§ **Extracted records**:

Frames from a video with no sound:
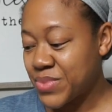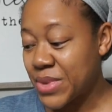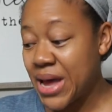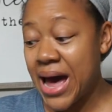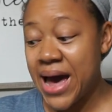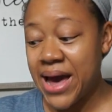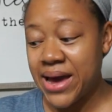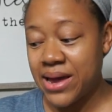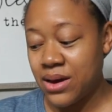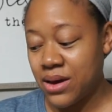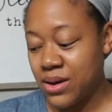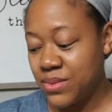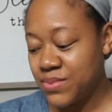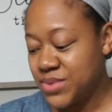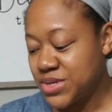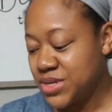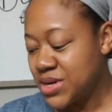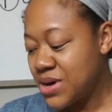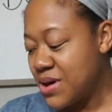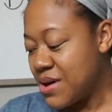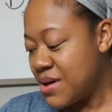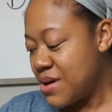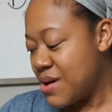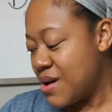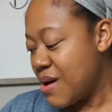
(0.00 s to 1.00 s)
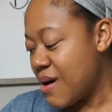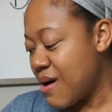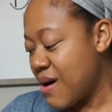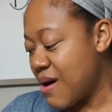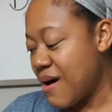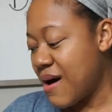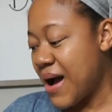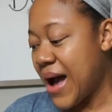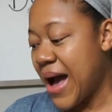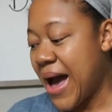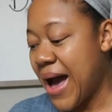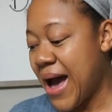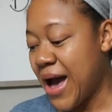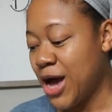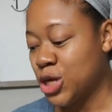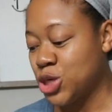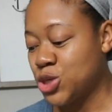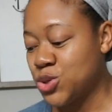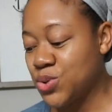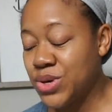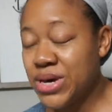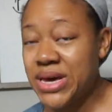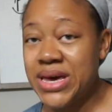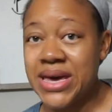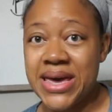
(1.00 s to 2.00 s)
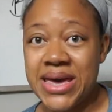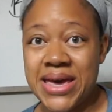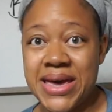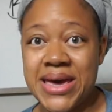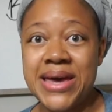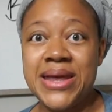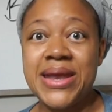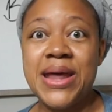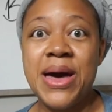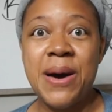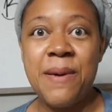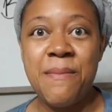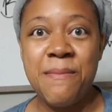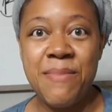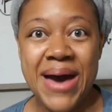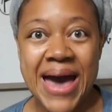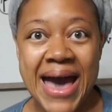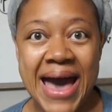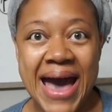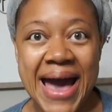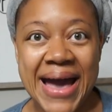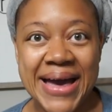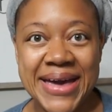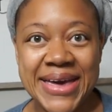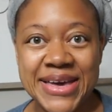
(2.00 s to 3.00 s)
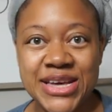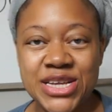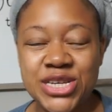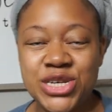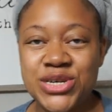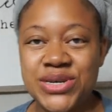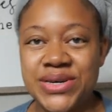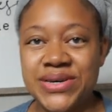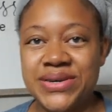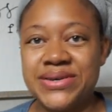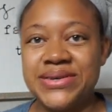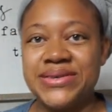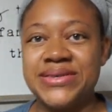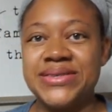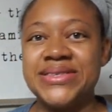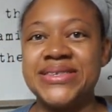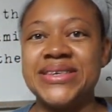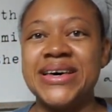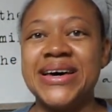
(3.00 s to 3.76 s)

items are actually in packages.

§ **What is being asked**: Pictures are to be left out; the records above must be repeated word for word.

§ **Answer to this task**:
Frames from a video with no sound:
(0.00 s to 1.00 s)
(1.00 s to 2.00 s)
(2.00 s to 3.00 s)
(3.00 s to 3.76 s)

items are actually in packages.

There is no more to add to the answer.